*Work to be completed*:
Only the lines from the one containing "[13:11.04-13:12.10]" through the end of the data are wanted, reproduced exactly and without pictures.

Dataset items
═══

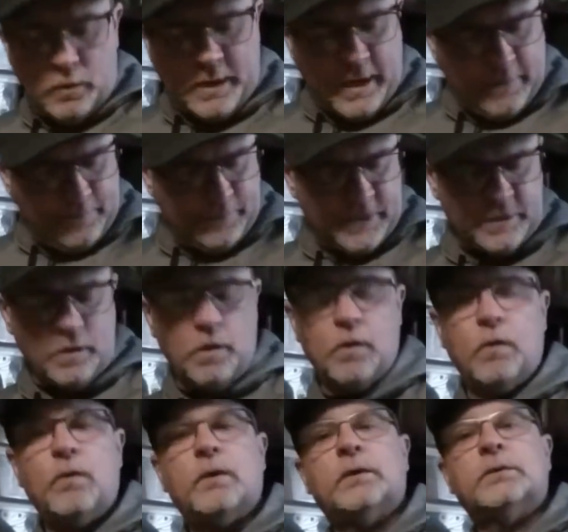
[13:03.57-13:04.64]
Okay,
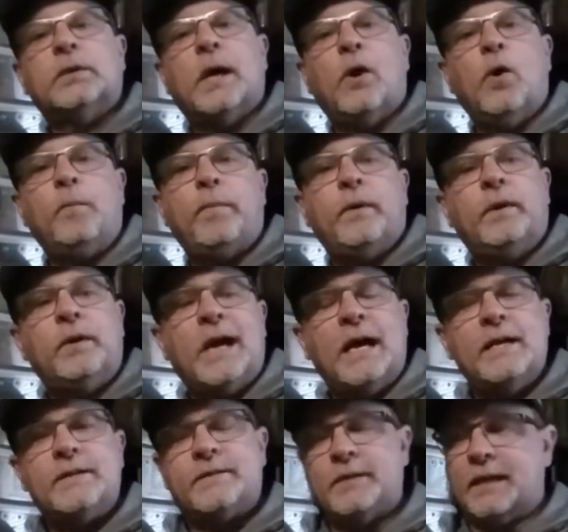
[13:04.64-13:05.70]
so I hope you
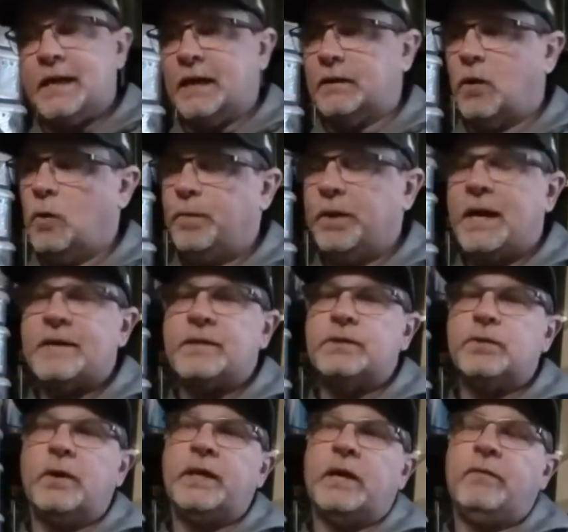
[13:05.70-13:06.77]
guys, again, I hope you guys
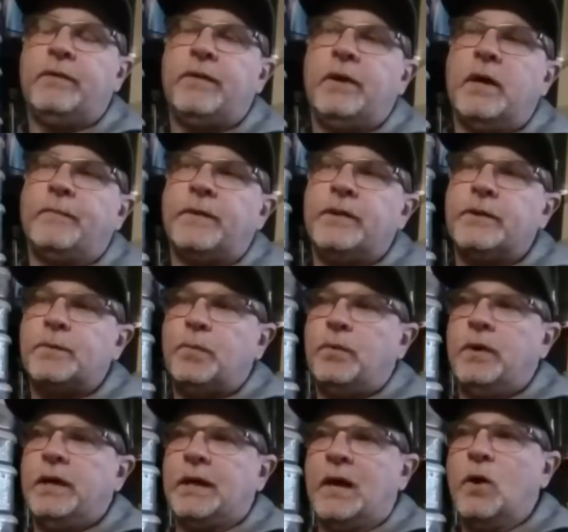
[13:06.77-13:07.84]
enjoyed everything up to this
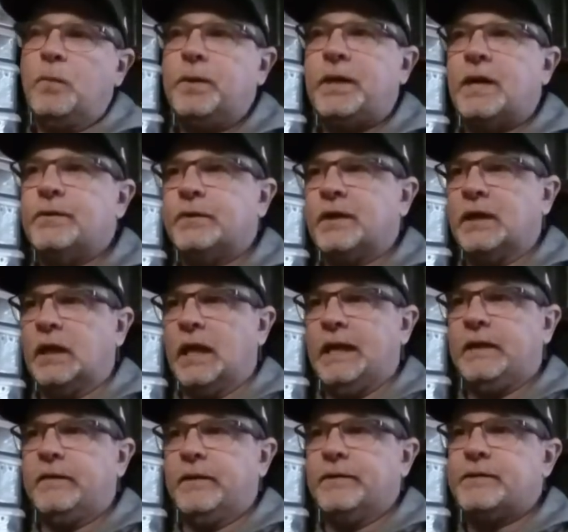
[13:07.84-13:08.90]
point. I hope you guys are going to
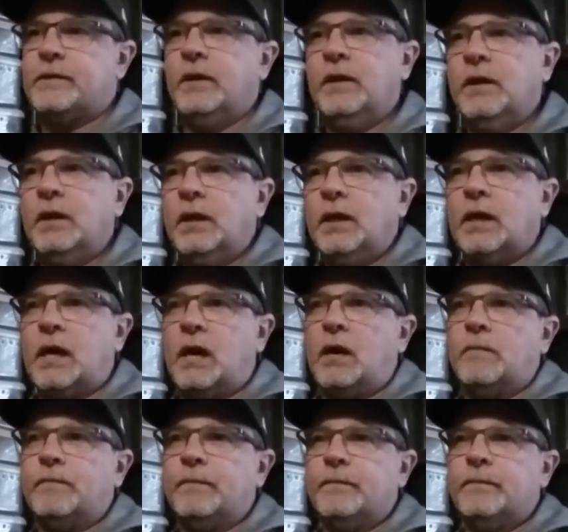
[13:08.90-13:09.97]
like this.
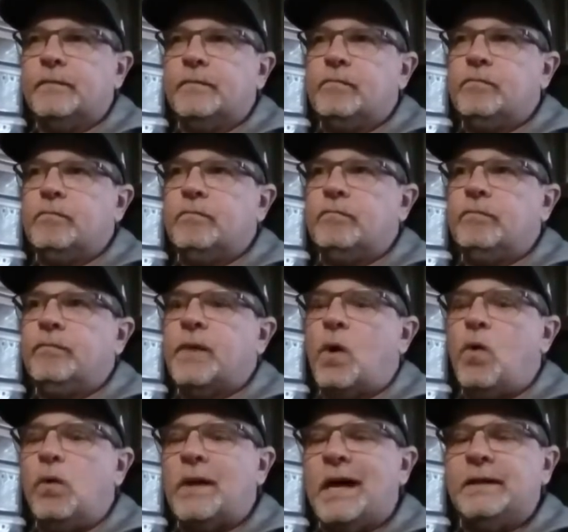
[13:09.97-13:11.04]
The
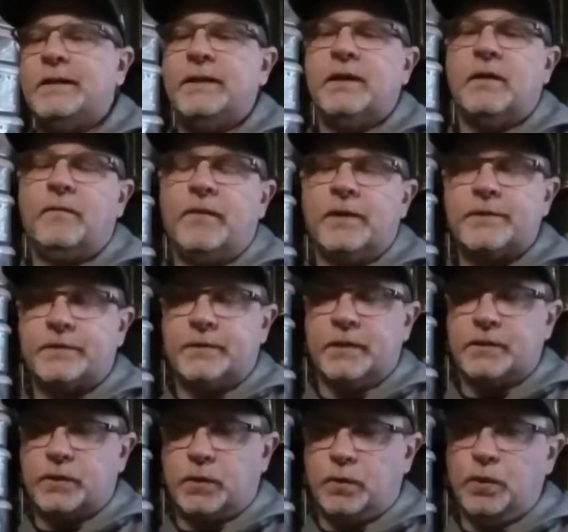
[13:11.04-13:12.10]
whole idea of
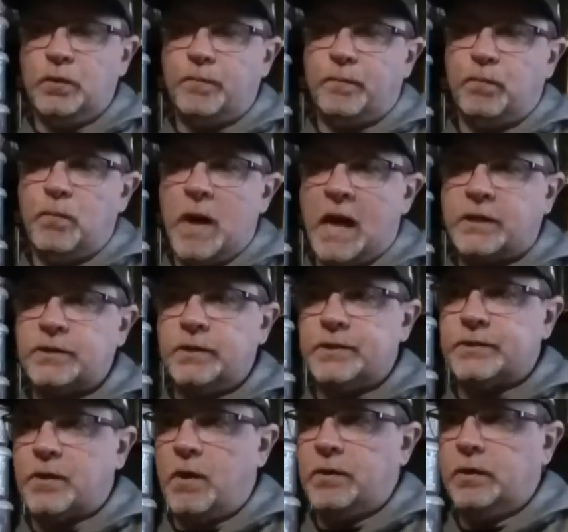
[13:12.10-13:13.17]
this group actually
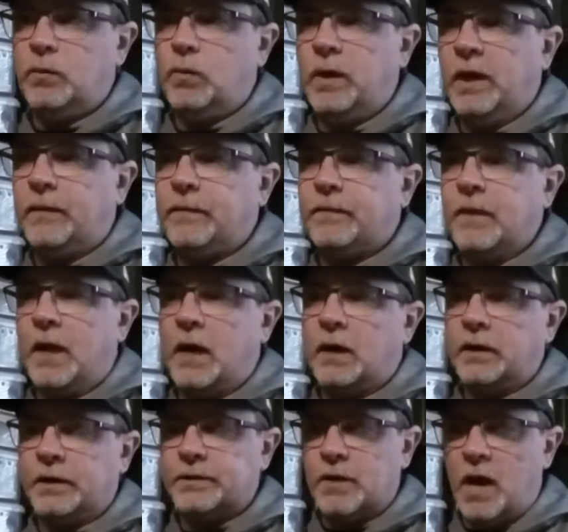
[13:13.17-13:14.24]
started with
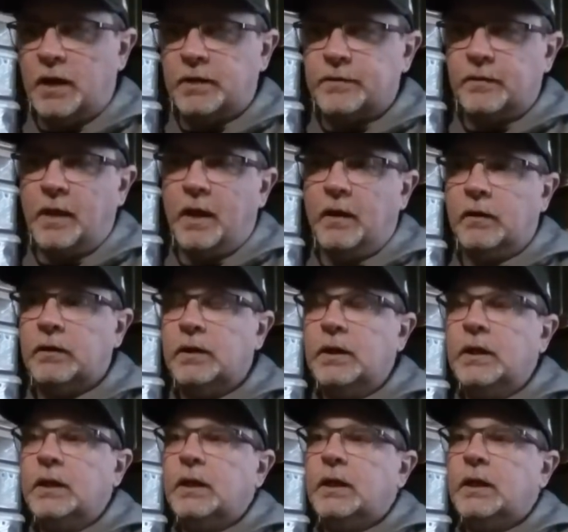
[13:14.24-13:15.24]
Exotics Lair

═══

*Response*:
[13:11.04-13:12.10]
whole idea of
[13:12.10-13:13.17]
this group actually
[13:13.17-13:14.24]
started with
[13:14.24-13:15.24]
Exotics Lair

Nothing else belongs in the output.